» **PROBLEM DESCRIPTION**:
The data below should be copied out exactly, with its pictures omitted.

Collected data
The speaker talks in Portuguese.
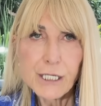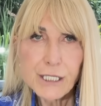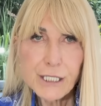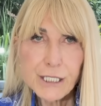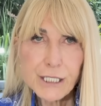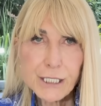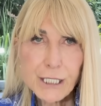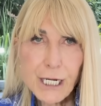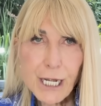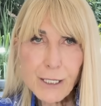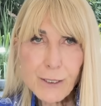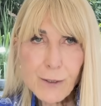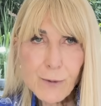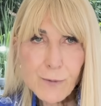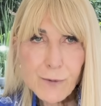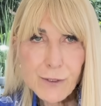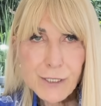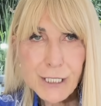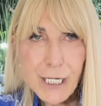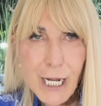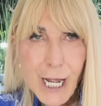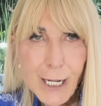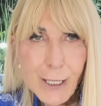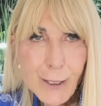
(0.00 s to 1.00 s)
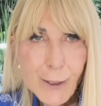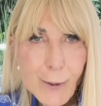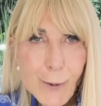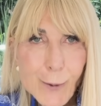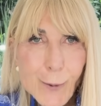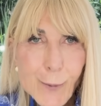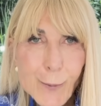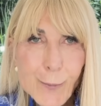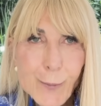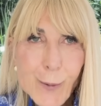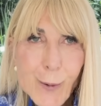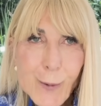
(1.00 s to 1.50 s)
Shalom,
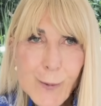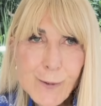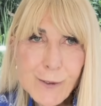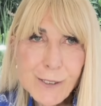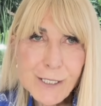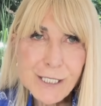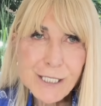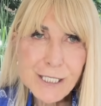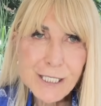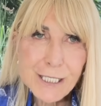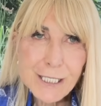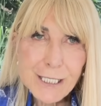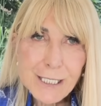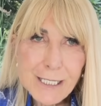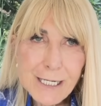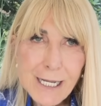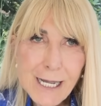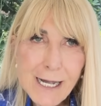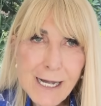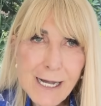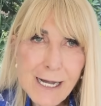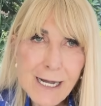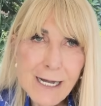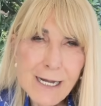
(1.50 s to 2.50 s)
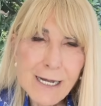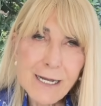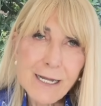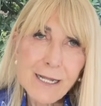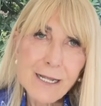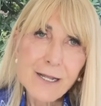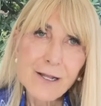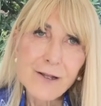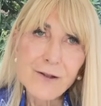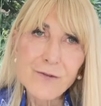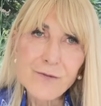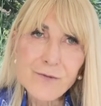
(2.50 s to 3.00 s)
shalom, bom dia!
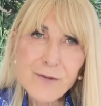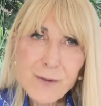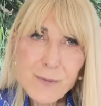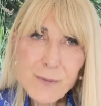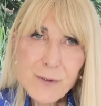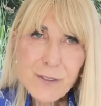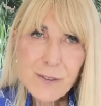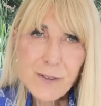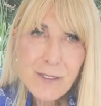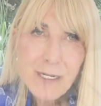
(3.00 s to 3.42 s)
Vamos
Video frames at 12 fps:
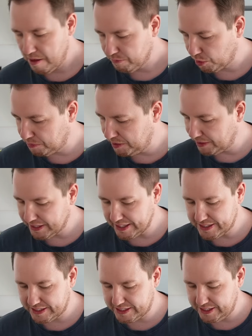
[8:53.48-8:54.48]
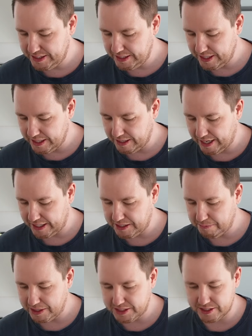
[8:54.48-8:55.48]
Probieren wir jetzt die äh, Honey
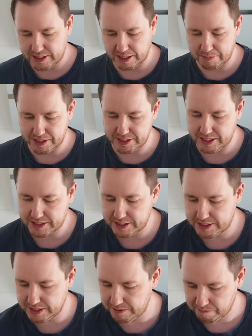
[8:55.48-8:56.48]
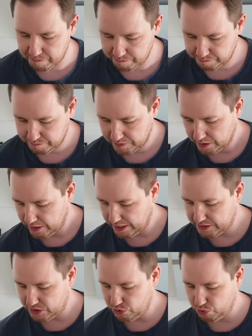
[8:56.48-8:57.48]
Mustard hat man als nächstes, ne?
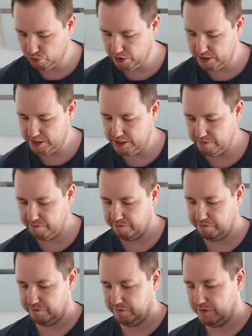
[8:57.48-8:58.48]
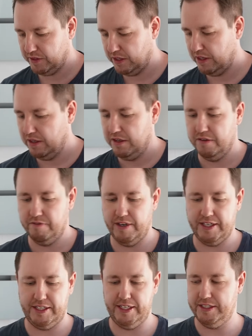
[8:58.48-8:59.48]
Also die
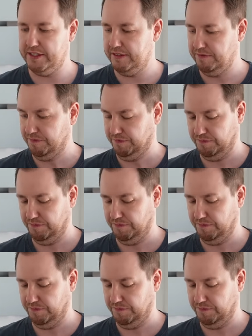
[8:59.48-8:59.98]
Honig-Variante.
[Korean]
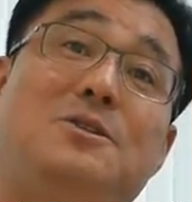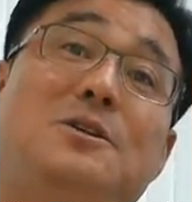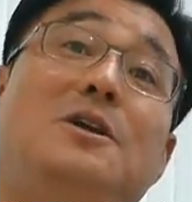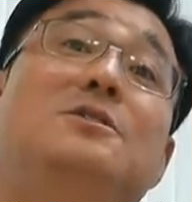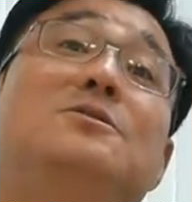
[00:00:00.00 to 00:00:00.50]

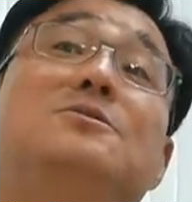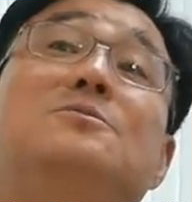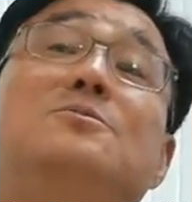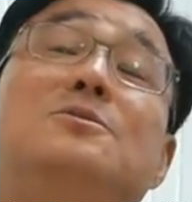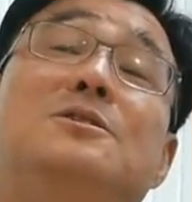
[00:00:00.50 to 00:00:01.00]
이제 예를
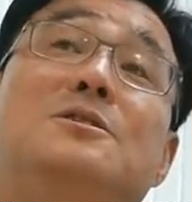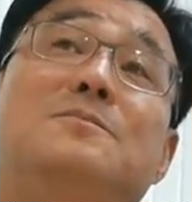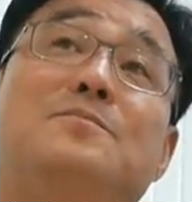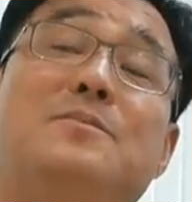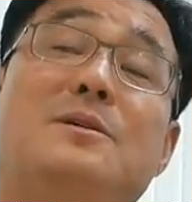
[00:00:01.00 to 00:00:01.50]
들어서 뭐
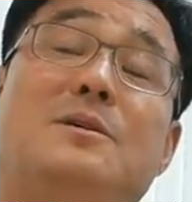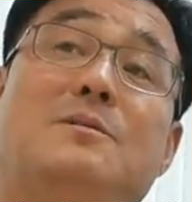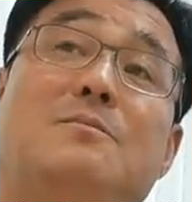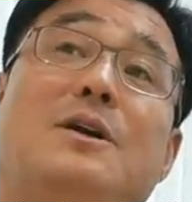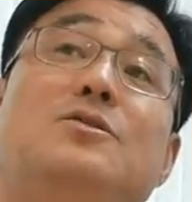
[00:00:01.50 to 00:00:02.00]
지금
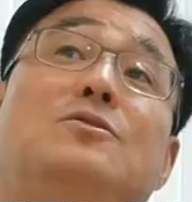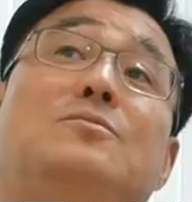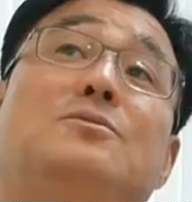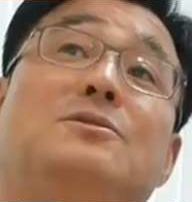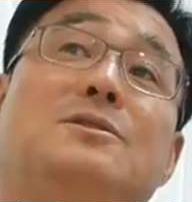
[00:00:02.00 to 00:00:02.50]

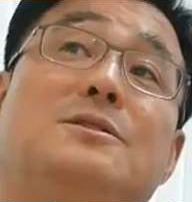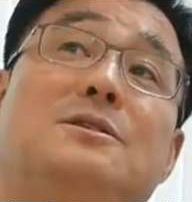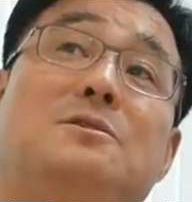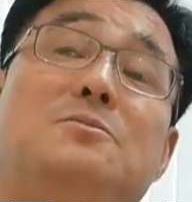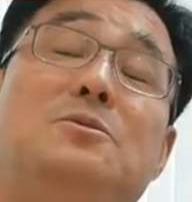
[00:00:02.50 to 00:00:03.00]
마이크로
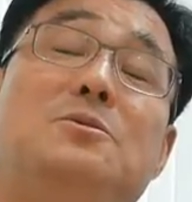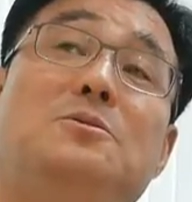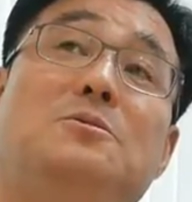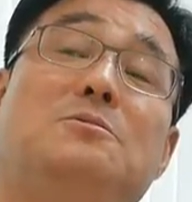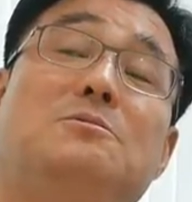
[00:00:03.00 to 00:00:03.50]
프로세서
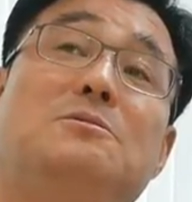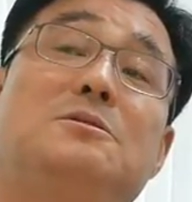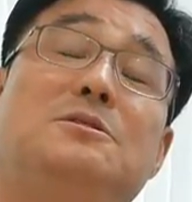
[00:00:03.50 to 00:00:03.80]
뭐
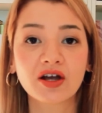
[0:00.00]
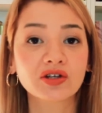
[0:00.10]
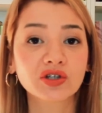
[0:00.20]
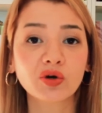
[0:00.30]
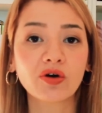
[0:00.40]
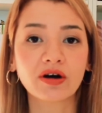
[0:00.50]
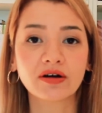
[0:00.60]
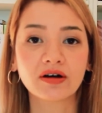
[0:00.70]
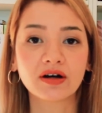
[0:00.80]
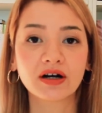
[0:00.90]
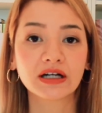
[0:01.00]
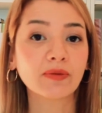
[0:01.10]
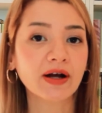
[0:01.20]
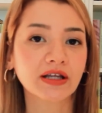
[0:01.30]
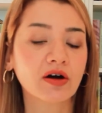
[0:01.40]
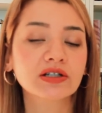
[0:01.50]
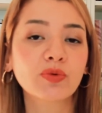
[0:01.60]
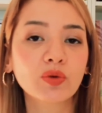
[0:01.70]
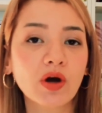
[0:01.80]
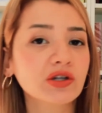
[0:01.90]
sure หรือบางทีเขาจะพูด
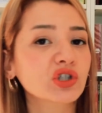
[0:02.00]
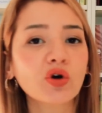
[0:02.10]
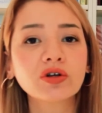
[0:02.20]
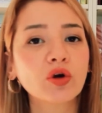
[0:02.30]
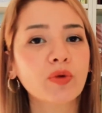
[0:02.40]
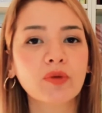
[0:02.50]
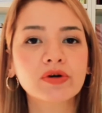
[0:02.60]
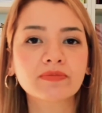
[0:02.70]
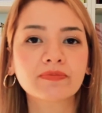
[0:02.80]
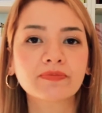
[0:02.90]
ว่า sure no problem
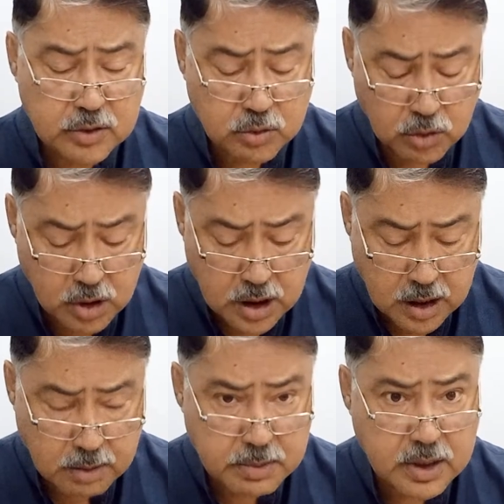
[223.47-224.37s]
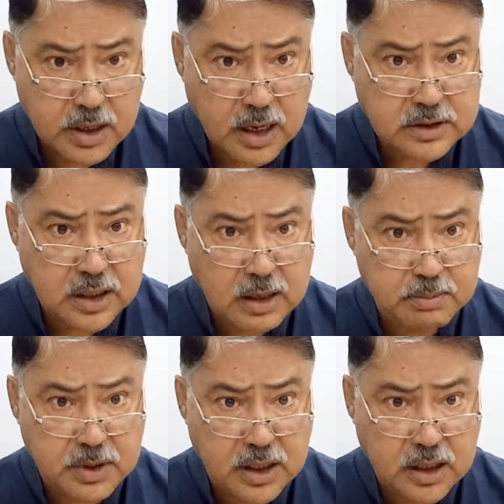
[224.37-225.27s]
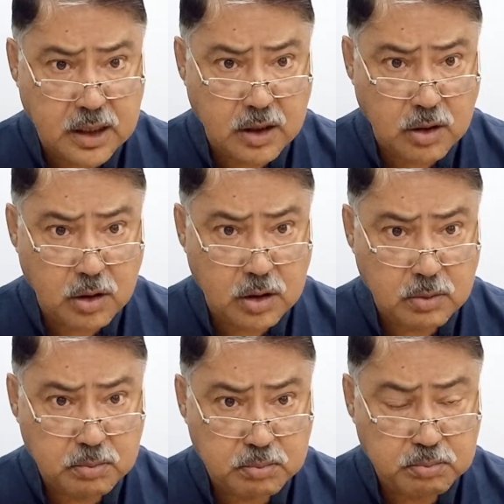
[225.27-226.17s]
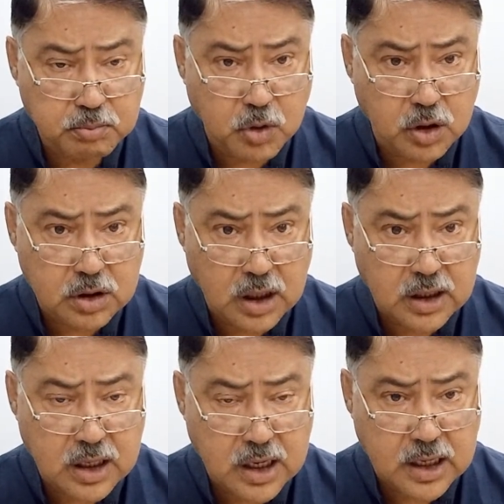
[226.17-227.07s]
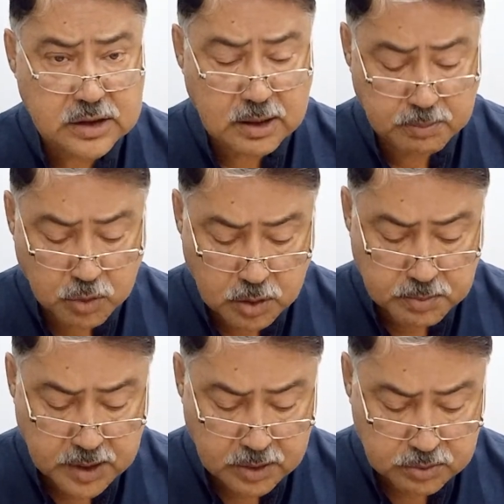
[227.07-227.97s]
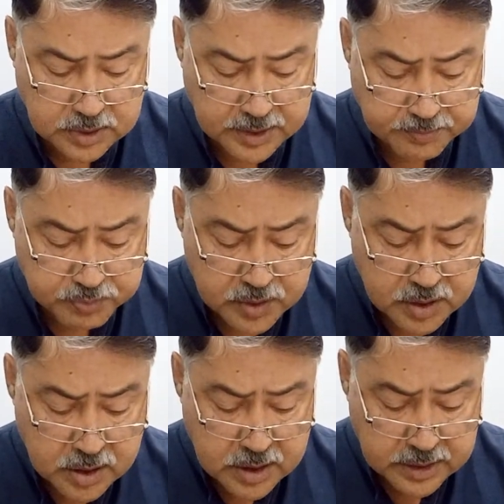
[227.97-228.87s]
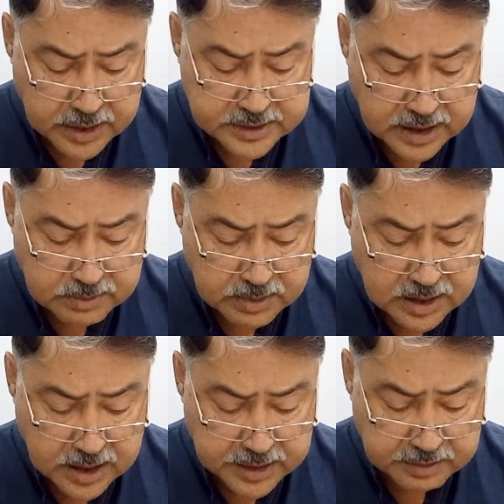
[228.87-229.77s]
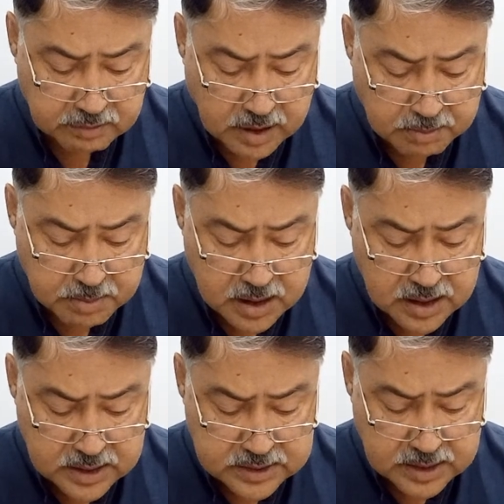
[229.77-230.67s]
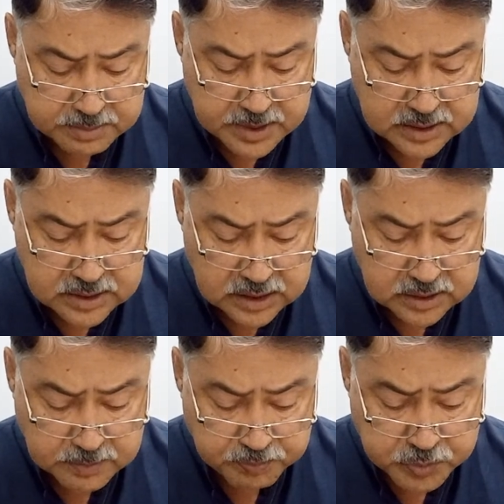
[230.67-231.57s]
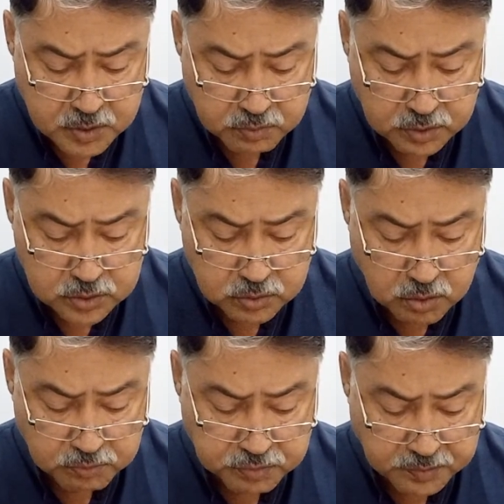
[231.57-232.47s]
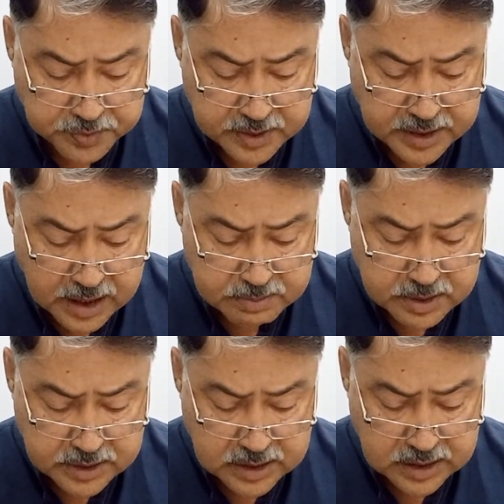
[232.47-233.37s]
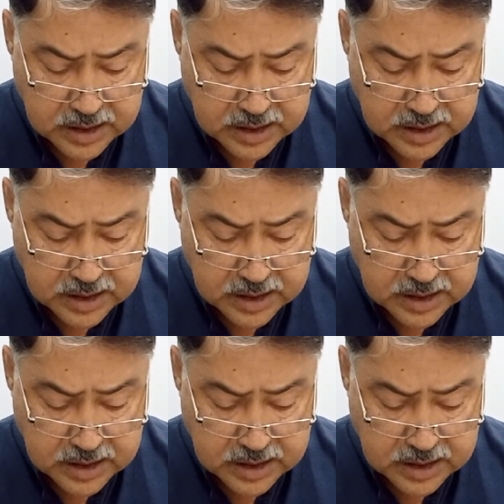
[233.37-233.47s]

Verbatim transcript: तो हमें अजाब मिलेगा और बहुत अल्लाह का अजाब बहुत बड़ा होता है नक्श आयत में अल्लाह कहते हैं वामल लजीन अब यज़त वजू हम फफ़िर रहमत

» **ANSWER SECTION**:
The speaker talks in Portuguese.
(0.00 s to 1.00 s)
(1.00 s to 1.50 s)
Shalom,
(1.50 s to 2.50 s)
(2.50 s to 3.00 s)
shalom, bom dia!
(3.00 s to 3.42 s)
Vamos
Video frames at 12 fps:
[8:53.48-8:54.48]
[8:54.48-8:55.48]
Probieren wir jetzt die äh, Honey
[8:55.48-8:56.48]
[8:56.48-8:57.48]
Mustard hat man als nächstes, ne?
[8:57.48-8:58.48]
[8:58.48-8:59.48]
Also die
[8:59.48-8:59.98]
Honig-Variante.
[Korean]
[00:00:00.00 to 00:00:00.50]

[00:00:00.50 to 00:00:01.00]
이제 예를
[00:00:01.00 to 00:00:01.50]
들어서 뭐
[00:00:01.50 to 00:00:02.00]
지금
[00:00:02.00 to 00:00:02.50]

[00:00:02.50 to 00:00:03.00]
마이크로
[00:00:03.00 to 00:00:03.50]
프로세서
[00:00:03.50 to 00:00:03.80]
뭐
[0:00.00]
[0:00.10]
[0:00.20]
[0:00.30]
[0:00.40]
[0:00.50]
[0:00.60]
[0:00.70]
[0:00.80]
[0:00.90]
[0:01.00]
[0:01.10]
[0:01.20]
[0:01.30]
[0:01.40]
[0:01.50]
[0:01.60]
[0:01.70]
[0:01.80]
[0:01.90]
sure หรือบางทีเขาจะพูด
[0:02.00]
[0:02.10]
[0:02.20]
[0:02.30]
[0:02.40]
[0:02.50]
[0:02.60]
[0:02.70]
[0:02.80]
[0:02.90]
ว่า sure no problem
[223.47-224.37s]
[224.37-225.27s]
[225.27-226.17s]
[226.17-227.07s]
[227.07-227.97s]
[227.97-228.87s]
[228.87-229.77s]
[229.77-230.67s]
[230.67-231.57s]
[231.57-232.47s]
[232.47-233.37s]
[233.37-233.47s]

Verbatim transcript: तो हमें अजाब मिलेगा और बहुत अल्लाह का अजाब बहुत बड़ा होता है नक्श आयत में अल्लाह कहते हैं वामल लजीन अब यज़त वजू हम फफ़िर रहमत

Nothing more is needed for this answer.